* **Problem to work on**
Reproduce the data in full, exactly as given, leaving images out.

* **Source data**
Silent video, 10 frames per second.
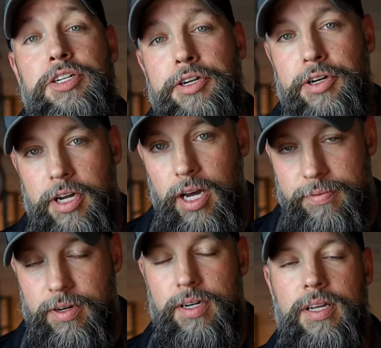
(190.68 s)
sure you're
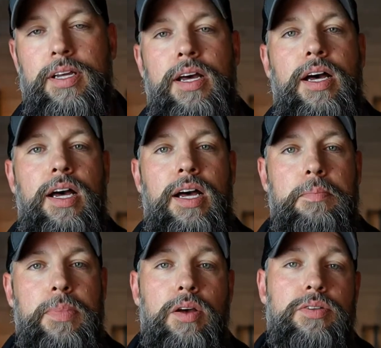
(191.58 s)
covered,
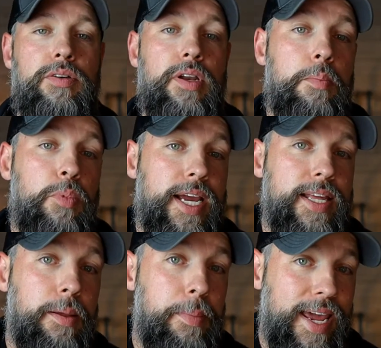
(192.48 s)
but also not
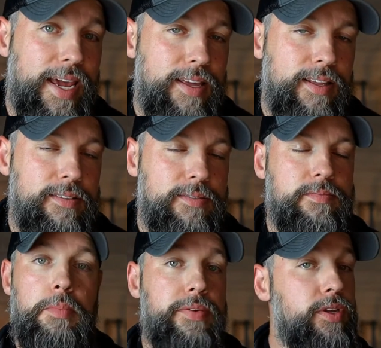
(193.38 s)
breaking the bank.
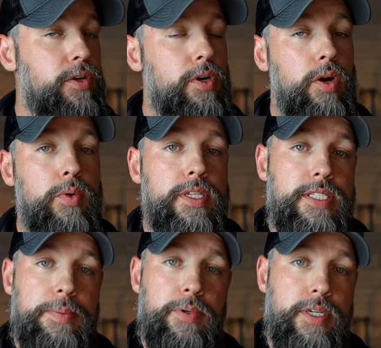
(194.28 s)
But if you do go with a
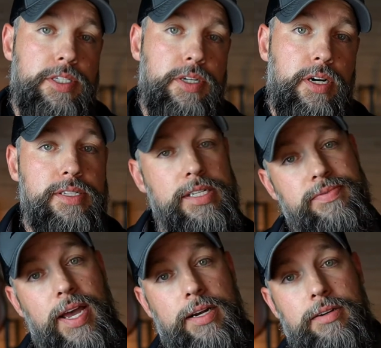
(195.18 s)
cheaper insurance and
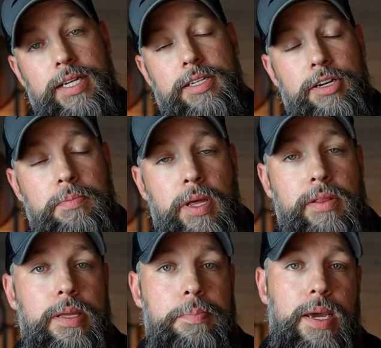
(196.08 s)
it's factored into your
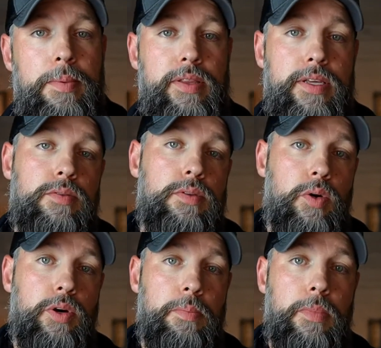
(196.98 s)
monthly payment, this will
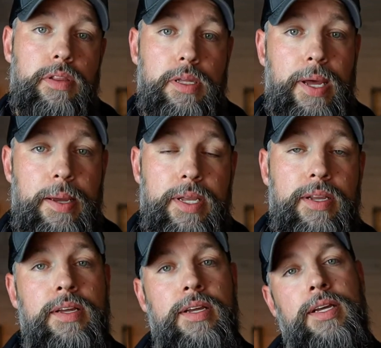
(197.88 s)
lower your monthly payment.
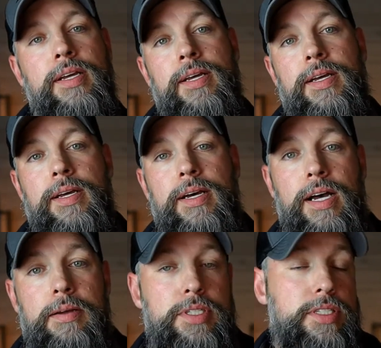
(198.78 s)

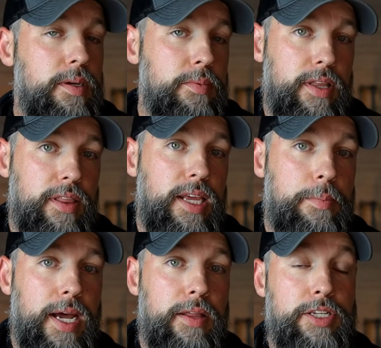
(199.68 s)
Just something to think
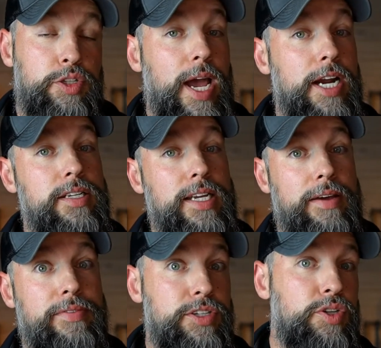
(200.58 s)
about that you actually
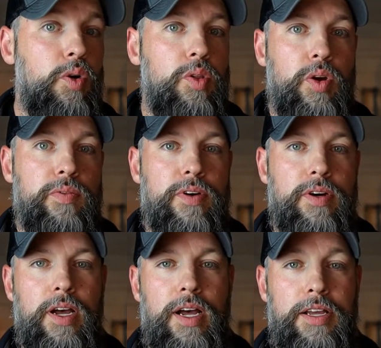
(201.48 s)
have control
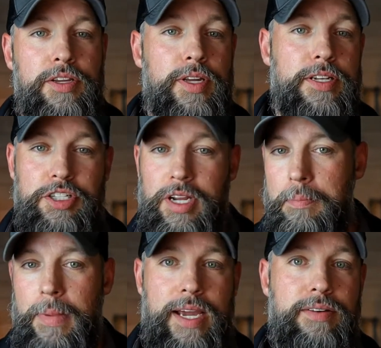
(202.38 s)
over. You can
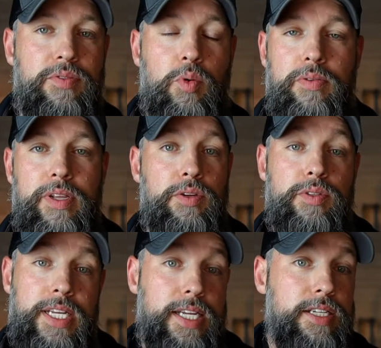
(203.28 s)
shop back and forth and
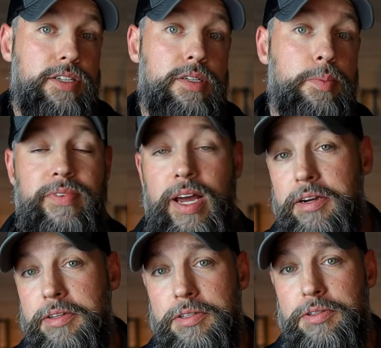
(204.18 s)
use any insurance
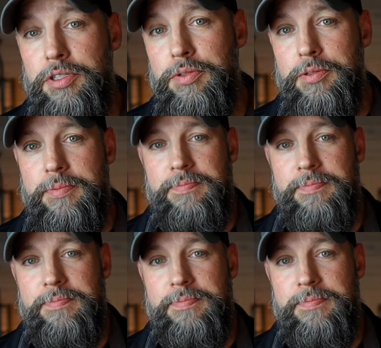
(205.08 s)
provider that you choose.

* **Result of this task**
Silent video, 10 frames per second.
(190.68 s)
sure you're
(191.58 s)
covered,
(192.48 s)
but also not
(193.38 s)
breaking the bank.
(194.28 s)
But if you do go with a
(195.18 s)
cheaper insurance and
(196.08 s)
it's factored into your
(196.98 s)
monthly payment, this will
(197.88 s)
lower your monthly payment.
(198.78 s)

(199.68 s)
Just something to think
(200.58 s)
about that you actually
(201.48 s)
have control
(202.38 s)
over. You can
(203.28 s)
shop back and forth and
(204.18 s)
use any insurance
(205.08 s)
provider that you choose.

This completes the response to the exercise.